Business/Technology

Crypto tax in India: Schedule VDA, 30% tax, how investors should file ITR

News Mania Desk / Piyal Chatterjee / 28th June 2025

Cryptocurrency in India has transformed from a niche interest to a relevant digital asset class despite its legal ambiguities. While Bitcoin and Ethereum lack legal tender status, the government has started to regulate them through tax policies.

In the Union Budget of 2022, cryptocurrencies and NFTs were classified as Virtual Digital Assets (VDAs) under the Income Tax Act, subjecting them to a flat 30% tax on profits and a 1% Tax Deducted at Source (TDS) for transactions exceeding Rs 10,000—increasing the tax burden further with a 4% cess. The Union Budget of 2025 introduced a mandatory reporting mechanism for VDAs via Schedule VDA in the Income Tax Return (ITR).

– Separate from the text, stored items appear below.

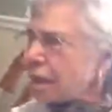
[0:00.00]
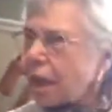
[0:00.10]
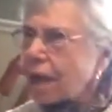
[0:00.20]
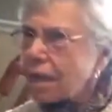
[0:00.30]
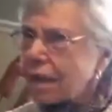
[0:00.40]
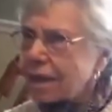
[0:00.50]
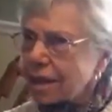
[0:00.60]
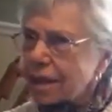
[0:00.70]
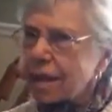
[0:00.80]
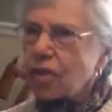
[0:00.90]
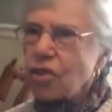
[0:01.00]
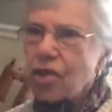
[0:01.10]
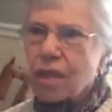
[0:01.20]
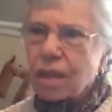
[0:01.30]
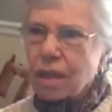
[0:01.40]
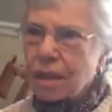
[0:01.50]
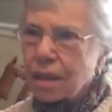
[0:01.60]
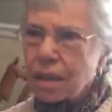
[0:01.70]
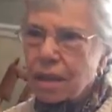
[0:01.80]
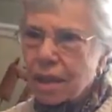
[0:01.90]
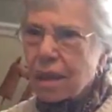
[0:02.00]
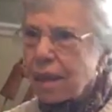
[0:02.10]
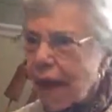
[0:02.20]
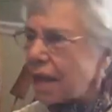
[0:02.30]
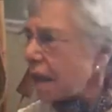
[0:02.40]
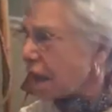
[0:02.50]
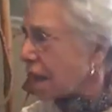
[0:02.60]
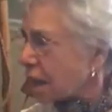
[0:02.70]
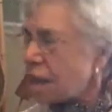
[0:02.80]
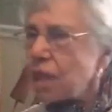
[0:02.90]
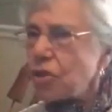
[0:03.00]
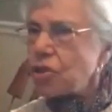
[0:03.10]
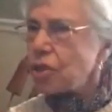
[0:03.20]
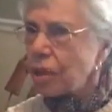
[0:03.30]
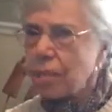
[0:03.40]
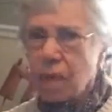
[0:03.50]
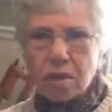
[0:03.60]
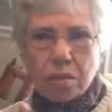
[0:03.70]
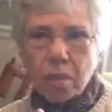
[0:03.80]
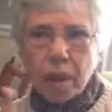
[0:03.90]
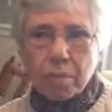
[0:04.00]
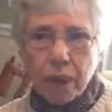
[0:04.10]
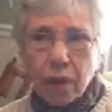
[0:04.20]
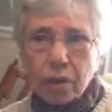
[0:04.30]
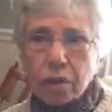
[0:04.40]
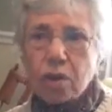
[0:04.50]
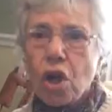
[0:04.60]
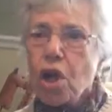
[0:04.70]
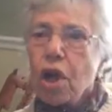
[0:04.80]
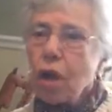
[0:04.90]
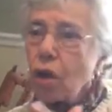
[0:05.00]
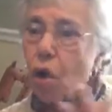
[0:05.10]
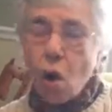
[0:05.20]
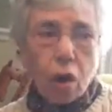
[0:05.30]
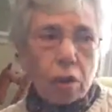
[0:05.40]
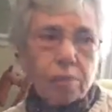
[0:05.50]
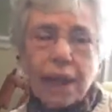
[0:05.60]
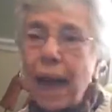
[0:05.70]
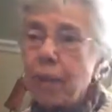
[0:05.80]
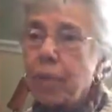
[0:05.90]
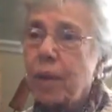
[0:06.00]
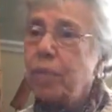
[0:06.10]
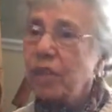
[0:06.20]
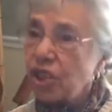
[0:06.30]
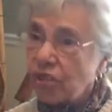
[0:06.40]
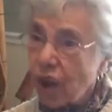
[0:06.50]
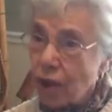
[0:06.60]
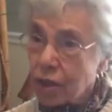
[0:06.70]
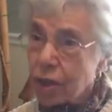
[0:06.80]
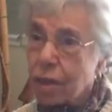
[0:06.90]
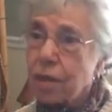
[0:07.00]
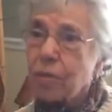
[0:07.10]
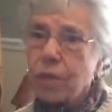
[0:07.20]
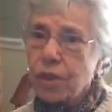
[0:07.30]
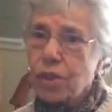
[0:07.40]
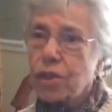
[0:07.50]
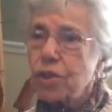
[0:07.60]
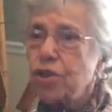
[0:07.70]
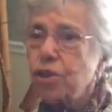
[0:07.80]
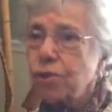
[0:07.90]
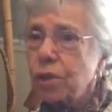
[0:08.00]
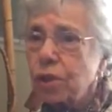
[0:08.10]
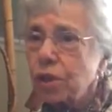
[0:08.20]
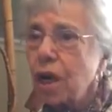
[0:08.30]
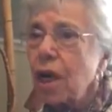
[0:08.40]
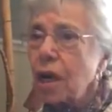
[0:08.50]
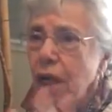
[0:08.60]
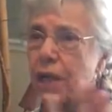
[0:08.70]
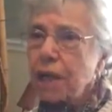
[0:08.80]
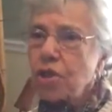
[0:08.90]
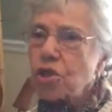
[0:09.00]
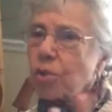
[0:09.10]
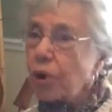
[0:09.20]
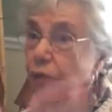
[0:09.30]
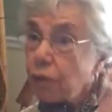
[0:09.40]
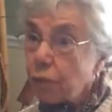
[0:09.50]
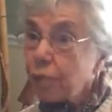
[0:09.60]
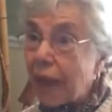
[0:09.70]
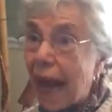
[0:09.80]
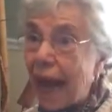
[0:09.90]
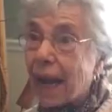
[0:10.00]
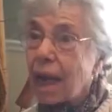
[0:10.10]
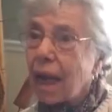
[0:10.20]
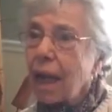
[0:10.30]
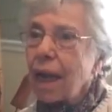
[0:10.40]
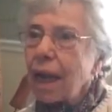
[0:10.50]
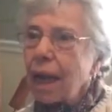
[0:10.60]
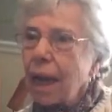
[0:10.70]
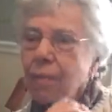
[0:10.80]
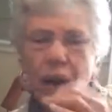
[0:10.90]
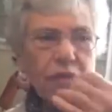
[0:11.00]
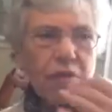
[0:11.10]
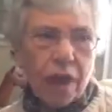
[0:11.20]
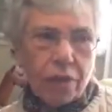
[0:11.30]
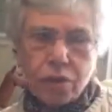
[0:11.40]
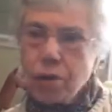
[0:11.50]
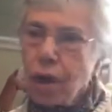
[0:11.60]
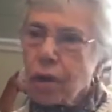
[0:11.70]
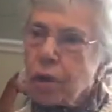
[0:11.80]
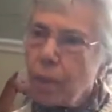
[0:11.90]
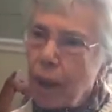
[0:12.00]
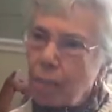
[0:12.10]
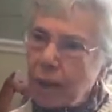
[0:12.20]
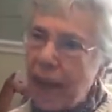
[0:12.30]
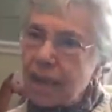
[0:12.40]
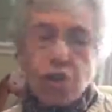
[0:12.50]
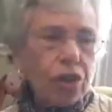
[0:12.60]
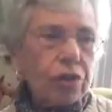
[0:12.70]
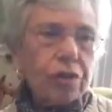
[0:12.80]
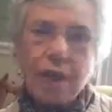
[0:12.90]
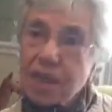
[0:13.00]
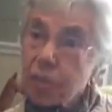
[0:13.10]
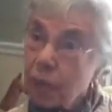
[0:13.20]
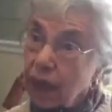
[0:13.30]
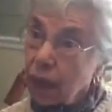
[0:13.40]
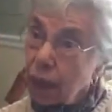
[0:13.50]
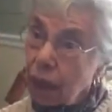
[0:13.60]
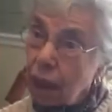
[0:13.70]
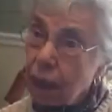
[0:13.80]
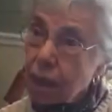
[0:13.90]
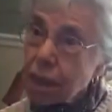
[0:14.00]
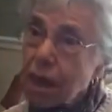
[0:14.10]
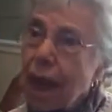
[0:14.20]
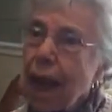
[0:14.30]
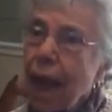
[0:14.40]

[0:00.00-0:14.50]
that, that there, I think that's interesting because my parents called black people Schwarzes, which right. is a Jewish, a Yiddish word for black. Mm-hmm. And my father talked about black children as pickaninnies.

Crypto exchanges must provide transaction data, enhancing compliance and curbing evasion. Investors must use appropriate ITR forms: ITR-2 for capital gains, ITR-3 for business income, and ITR-4 for presumptive taxation. Proper classification of income and diligent record-keeping are crucial for tax filings, including documenting airdrops and staking rewards. Cross-referencing TDS with Form 26AS and disclosing foreign holdings is also necessary.

With evolving regulations, meticulous reporting under Schedule VDA is essential to avoid penalties and ensure accurate taxation of crypto gains, highlighting the government’s focus on integrating virtual assets into the economy while enforcing compliance.